BLOW: These people were going home to wife and kids after terrorizing people in the street. Had nothing to do with whether or not the father was in the home or not. And a lot of times, in the case of lynching's, they were bringing the wife and kids out to see what they had done...

HOUCK: Back to the '40s and '30s and '20s, way before that...

BLOW: Right, because... (CROSSTALKS)

BALDWIN: Because... (CROSSTALKS)

HOUCK: This is a clue. (CROSSTALKS)

BLOW: A historical... (CROSSTALKS)

HOUCK: Blind and historical beliefs are not something that I aspire to. (CROSSTALKS)

BLOW: If you want to...

BALDWIN: Guys, guys, guys, please. (CROSSTALKS)

HOUCK: Savagery that existed in American history...

BLOW: There is no savagery.

BALDWIN: Wait. One voice, gentlemen. One voice.

KOHN: The pathology is...

BALDWIN: Hang on. One voice, please.

KOHN: The pathology, Harry is right, we shouldn't compare Waco in Baltimore. In Baltimore, one young man of killed by the police. The community at worst, not the entire community, was hurting property. In Waco, seven people were murdered. The nature of the response, the police response, media response, the severity and anthologizing of the Black community in Baltimore is way out of proportion with the nature of the crime. That is...
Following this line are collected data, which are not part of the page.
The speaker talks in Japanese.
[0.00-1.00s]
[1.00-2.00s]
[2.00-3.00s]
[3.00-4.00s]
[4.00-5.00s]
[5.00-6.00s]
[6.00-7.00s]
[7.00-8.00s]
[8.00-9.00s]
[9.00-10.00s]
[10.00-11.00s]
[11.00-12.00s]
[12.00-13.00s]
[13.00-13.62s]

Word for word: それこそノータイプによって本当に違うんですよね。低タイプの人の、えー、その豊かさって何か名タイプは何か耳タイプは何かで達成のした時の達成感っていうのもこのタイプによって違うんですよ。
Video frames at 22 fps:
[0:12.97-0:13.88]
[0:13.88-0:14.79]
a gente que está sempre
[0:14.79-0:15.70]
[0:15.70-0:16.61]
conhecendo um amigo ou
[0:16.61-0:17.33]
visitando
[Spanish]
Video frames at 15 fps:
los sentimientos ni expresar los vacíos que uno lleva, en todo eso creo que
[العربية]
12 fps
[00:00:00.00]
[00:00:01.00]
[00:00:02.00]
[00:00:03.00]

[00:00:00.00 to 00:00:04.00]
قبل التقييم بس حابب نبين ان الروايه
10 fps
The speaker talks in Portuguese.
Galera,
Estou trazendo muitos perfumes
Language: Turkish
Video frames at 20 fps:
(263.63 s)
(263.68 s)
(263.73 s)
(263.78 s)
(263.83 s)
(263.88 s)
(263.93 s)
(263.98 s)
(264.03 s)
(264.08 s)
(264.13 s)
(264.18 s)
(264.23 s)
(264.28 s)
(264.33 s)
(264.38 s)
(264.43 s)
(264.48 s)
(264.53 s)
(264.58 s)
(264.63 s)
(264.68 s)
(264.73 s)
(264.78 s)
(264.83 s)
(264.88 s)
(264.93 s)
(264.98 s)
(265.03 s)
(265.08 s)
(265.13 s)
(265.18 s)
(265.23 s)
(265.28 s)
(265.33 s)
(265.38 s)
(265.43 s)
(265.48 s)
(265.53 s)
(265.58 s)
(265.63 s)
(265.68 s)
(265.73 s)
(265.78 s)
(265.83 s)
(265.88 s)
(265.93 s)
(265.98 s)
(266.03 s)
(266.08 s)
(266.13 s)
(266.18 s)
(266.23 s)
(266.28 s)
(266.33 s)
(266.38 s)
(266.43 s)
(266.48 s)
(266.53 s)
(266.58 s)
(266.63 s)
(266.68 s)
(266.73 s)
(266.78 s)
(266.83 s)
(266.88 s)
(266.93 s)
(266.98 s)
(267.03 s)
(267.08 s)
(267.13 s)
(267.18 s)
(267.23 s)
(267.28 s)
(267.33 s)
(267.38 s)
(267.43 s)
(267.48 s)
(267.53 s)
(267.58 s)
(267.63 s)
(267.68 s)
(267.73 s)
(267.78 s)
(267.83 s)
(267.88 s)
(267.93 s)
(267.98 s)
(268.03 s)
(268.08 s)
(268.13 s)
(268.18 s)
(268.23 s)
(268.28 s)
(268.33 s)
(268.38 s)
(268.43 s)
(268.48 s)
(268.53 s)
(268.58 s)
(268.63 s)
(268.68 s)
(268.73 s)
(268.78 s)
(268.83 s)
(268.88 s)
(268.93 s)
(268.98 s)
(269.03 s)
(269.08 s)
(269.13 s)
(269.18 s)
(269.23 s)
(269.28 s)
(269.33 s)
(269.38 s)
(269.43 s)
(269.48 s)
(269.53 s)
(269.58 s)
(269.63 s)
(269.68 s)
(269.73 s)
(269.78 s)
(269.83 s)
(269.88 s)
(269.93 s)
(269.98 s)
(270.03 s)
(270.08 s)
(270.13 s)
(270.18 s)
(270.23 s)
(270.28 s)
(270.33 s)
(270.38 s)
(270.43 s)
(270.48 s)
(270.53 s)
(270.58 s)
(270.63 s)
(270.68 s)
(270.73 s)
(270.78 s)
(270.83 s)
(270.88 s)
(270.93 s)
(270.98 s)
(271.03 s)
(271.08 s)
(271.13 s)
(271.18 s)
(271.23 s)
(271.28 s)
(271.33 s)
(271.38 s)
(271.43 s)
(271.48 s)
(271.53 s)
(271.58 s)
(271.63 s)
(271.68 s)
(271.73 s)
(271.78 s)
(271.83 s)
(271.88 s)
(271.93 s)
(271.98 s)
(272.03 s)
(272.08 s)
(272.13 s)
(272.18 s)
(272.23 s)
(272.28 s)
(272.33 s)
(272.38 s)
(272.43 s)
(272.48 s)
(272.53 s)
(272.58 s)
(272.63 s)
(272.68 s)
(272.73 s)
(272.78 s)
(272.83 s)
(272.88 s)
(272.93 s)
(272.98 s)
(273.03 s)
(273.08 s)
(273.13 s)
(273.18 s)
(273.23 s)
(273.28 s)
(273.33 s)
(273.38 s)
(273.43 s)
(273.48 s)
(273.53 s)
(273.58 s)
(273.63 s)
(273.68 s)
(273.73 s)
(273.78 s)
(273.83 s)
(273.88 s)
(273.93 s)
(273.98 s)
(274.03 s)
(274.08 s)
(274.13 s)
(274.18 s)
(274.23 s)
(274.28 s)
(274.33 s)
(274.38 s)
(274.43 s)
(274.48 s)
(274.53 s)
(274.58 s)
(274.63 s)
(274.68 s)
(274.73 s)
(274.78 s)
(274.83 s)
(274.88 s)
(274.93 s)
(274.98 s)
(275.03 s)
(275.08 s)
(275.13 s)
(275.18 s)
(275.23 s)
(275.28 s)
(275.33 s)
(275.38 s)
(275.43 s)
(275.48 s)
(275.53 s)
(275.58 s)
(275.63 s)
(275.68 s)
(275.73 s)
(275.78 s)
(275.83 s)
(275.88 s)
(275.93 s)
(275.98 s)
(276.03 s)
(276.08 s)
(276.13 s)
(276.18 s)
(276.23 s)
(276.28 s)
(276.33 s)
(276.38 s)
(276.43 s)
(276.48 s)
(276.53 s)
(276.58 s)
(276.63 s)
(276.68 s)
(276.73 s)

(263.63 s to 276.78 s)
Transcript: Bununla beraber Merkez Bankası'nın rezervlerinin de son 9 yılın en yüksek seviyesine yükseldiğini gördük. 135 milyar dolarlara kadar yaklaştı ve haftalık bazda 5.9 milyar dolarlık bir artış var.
BLOW: Let's talk about the present day. White people do riot, too. They just do it around sports events and festivals rather than around social just issues. We don't pathologies the...

KOHN: Don't call them riot. (CROSSTALK)

BLOW: We don't call them riots. I've seen riots where - college riots. College bowl games.

KOHN: Nobody gets shot by the police. (CROSSTALK) HOUCK: Exactly. (CROSSTALK)

BLOW: Maybe because they don't get shot because nobody pull ace gun. (CROSSTALK)

BALDWIN: Where do we go? Where do we go? (CROSSTALK)

BLOW: I don't know where we go with this. (CROSSTALK)

HOUCK: You don't want to deal with history... (CROSSTALK)

BALDWIN: History is significant. (CROSSTALK)

HOUCK: Everybody has got to stop and move on from here. Forget the past. Forget... (CROSSTALK)

BALDWIN: Yes. (CROSSTALK)

BLOW: That's not even a smart thing to say. (CROSSTALK)

BALDWIN: In six cities, you cannot forget the past. You cannot forget the history. So much of that. Covering and being in Baltimore for one week talking to a lot of young people and these communities, your point, part of this narrative is listening to young people, hearing about how they are looking black role models, they are lacking fathers. Something I heard over and over. And how easy it is to sell drugs on the corner. How this continues to perpetuate.

HOUCK: Whose fault is that? (CROSSTALK)

BALDWIN: At the same time, you have the coverage around - coverage around Waco (CROSSTALK)

BLOW: From the sociological Perspective that falls into your - rhetoric that you spew Regarding this stuff... (CROSSTALK)

BALDWIN: Listen, if are you blaming... (CROSSTALK)

HOUCK: Not at all. That is part of the pathology. (CROSSTALK)

BALDWIN: Let's get back - hang on. Let's go back to your point. You're right, where do we go From here?